Die Liebe ist von ihrem Wesen her schöpferisch – die Liebe ist immer schöpferisch – und sucht um jeden Preis die Versöhnung. Kinder Gottes werden jene genannt, die die Kunst des Friedens erlernt haben und sie ausüben, die wissen, dass es keine Versöhnung ohne die Hingabe des eigenen Lebens gibt und dass der Friede immer und unter allen Umständen gesucht werden muss. Immer und unter allen Umständen: Vergesst das nicht! So muss er gesucht werden. Er ist kein autonomes Werk, das Frucht der eigenen Fähigkeiten ist, sondern ein Zeichen der von Christus empfangenen Gnade: Er ist unser Friede und hat uns zu Kindern Gottes gemacht.

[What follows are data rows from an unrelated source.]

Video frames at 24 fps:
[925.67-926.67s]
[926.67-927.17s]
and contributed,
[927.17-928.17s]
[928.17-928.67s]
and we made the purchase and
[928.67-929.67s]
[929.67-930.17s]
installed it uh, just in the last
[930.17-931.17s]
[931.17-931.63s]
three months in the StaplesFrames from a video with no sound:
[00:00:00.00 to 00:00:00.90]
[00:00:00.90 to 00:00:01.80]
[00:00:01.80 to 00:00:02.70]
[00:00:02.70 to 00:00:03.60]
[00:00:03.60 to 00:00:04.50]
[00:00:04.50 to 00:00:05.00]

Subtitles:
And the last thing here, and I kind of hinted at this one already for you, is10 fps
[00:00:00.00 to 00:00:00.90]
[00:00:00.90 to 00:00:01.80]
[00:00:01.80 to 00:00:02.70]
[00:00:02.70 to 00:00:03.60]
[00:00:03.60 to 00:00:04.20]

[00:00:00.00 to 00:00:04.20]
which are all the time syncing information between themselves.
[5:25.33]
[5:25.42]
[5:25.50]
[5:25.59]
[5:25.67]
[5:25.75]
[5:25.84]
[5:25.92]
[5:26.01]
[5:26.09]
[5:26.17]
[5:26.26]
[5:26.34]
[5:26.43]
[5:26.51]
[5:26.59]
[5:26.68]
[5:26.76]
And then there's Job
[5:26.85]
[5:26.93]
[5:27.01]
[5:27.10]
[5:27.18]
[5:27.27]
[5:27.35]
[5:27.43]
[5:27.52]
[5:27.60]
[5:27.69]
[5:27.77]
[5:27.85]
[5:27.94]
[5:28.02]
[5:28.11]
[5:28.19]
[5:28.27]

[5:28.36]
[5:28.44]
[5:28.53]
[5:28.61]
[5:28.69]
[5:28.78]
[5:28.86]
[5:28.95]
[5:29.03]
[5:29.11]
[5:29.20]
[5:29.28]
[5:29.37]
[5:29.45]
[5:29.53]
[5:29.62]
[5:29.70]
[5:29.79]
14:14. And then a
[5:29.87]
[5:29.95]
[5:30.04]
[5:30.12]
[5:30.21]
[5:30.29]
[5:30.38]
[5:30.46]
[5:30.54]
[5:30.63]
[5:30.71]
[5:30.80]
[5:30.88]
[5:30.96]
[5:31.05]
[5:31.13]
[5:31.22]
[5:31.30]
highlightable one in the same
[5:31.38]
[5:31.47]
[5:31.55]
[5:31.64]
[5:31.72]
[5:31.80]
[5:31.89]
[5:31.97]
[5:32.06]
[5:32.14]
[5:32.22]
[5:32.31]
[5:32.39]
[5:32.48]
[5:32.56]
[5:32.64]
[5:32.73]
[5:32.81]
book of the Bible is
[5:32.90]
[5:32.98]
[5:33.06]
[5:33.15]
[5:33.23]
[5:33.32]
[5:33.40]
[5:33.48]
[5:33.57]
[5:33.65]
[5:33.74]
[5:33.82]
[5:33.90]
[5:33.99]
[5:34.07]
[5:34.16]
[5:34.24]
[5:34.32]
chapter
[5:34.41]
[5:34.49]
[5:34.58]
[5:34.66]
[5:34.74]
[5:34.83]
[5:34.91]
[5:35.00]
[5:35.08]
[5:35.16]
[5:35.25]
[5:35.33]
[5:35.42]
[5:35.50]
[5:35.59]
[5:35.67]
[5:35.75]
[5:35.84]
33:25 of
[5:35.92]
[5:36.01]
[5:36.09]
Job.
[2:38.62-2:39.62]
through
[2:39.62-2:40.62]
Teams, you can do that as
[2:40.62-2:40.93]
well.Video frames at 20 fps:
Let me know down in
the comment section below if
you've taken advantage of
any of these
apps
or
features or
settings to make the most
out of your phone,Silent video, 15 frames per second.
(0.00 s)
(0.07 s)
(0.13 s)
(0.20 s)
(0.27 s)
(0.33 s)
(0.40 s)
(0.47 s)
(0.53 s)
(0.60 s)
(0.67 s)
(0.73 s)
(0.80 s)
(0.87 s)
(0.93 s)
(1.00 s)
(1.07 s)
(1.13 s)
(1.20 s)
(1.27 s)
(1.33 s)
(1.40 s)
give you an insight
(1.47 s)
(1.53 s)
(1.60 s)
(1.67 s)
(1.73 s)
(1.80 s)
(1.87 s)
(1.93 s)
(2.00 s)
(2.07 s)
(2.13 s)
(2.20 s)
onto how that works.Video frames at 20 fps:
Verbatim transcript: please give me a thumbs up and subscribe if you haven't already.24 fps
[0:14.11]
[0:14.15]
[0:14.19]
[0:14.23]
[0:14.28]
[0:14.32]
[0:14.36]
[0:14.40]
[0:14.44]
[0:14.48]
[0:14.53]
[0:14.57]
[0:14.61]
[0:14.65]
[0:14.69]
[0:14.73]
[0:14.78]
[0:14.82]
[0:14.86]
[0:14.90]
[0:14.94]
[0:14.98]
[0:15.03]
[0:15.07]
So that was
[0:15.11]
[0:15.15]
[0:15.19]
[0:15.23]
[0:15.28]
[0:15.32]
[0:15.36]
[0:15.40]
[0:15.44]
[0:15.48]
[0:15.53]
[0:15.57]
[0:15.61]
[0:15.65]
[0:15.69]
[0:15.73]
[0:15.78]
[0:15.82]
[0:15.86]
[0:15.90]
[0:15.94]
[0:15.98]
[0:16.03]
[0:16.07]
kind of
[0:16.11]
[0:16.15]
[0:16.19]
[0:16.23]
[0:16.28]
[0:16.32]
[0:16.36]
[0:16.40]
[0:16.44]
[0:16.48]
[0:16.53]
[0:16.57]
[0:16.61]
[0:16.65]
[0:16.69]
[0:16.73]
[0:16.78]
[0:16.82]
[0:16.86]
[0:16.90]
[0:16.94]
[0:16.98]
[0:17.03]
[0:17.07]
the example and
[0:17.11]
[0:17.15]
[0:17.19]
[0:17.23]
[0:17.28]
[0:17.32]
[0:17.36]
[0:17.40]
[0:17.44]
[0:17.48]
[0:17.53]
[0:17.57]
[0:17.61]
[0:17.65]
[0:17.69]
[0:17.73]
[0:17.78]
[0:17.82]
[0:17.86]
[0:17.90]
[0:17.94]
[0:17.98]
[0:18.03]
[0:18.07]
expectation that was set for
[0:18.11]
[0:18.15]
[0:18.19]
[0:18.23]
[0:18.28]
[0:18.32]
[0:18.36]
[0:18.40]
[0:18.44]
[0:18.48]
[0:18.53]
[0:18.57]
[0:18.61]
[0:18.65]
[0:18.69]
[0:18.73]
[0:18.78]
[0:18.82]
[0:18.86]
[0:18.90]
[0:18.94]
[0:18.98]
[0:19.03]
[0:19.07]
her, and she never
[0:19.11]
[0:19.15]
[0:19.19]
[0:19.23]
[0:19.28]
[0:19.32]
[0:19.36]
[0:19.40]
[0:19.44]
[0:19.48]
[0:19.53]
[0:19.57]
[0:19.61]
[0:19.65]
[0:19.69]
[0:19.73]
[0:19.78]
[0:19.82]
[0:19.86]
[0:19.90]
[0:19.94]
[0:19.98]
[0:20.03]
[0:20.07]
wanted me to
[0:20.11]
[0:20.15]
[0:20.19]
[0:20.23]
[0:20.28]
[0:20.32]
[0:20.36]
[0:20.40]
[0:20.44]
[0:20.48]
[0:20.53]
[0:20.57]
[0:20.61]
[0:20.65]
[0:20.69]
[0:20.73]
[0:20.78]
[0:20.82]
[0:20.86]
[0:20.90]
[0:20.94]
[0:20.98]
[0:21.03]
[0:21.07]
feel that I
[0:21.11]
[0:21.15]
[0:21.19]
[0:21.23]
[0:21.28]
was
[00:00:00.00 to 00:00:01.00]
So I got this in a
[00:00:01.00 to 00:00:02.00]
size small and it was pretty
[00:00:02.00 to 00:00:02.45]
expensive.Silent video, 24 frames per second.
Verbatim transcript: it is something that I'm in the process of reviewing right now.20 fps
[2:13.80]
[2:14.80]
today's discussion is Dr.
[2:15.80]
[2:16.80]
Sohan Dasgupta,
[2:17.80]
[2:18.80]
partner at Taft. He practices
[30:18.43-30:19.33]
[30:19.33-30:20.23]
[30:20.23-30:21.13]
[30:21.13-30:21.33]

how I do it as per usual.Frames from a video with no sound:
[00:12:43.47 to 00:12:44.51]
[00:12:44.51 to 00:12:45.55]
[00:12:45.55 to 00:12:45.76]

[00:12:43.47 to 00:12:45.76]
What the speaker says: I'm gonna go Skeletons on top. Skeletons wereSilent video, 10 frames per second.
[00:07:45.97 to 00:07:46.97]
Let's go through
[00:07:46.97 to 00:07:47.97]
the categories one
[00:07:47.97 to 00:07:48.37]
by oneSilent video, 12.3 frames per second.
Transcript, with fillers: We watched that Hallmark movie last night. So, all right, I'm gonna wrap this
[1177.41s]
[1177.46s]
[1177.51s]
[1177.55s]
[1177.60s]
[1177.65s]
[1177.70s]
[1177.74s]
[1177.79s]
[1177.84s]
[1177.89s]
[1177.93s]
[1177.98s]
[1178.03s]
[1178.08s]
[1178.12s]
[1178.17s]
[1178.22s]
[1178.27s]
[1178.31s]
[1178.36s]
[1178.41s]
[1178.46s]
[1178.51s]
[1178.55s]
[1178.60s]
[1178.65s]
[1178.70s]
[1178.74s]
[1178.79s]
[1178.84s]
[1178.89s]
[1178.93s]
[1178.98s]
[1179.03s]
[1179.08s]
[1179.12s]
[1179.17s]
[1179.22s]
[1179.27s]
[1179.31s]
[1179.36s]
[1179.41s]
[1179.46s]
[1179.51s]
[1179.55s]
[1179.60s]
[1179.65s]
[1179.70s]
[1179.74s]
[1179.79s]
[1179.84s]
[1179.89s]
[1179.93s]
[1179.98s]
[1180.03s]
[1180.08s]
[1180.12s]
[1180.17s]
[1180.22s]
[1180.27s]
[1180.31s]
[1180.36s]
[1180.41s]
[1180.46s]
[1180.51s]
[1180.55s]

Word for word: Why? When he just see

Der wahre »Shalom« und das wahre Gleichgewicht gehen aus dem Frieden Christi hervor, der von seinem Kreuz kommt und eine neue Menschheit hervorbringt, verkörpert in einer unendlichen Schar von Heiligen, Männern und Frauen, erfinderisch, schöpferisch, die immer neue Wege ersonnen haben, um zu lieben. Die heiligen Männer und Frauen bauen den Frieden auf. Dieses Leben als Kinder Gottes, die durch das Blut Christi ihre Brüder und Schwestern suchen und wiederfinden, ist die wahre Glückseligkeit. Selig sind die, die diesen Weg gehen. Und allen noch einmal gesegnete Ostern, im Frieden Christi!

* * *

Liebe Brüder und Schwestern, frohe, gesegnete Ostern!

Jesus hat sich mit seinem ganzen irdischen Leben, bis hin zum Tod am Kreuz, hingegeben, um die Menschen mit Gott zu versöhnen. In der tiefen Einheit mit Gott findet auch der Mensch wieder zu einem gesunden Verhältnis zu seinen Mitmenschen, zu sich selbst und zur ganzen Schöpfung. Dieser Friede Christi sei immer mit euch!

 



[1] Vgl. Predigt an der Militärischen Gedenkstätte von Redipuglia, 13. September 2014;
Predigt in Sarajevo, 6. Juni 2015; Ansprache an den Päpstlichen Rat für die Gesetzestexte, 21. Februar 2020.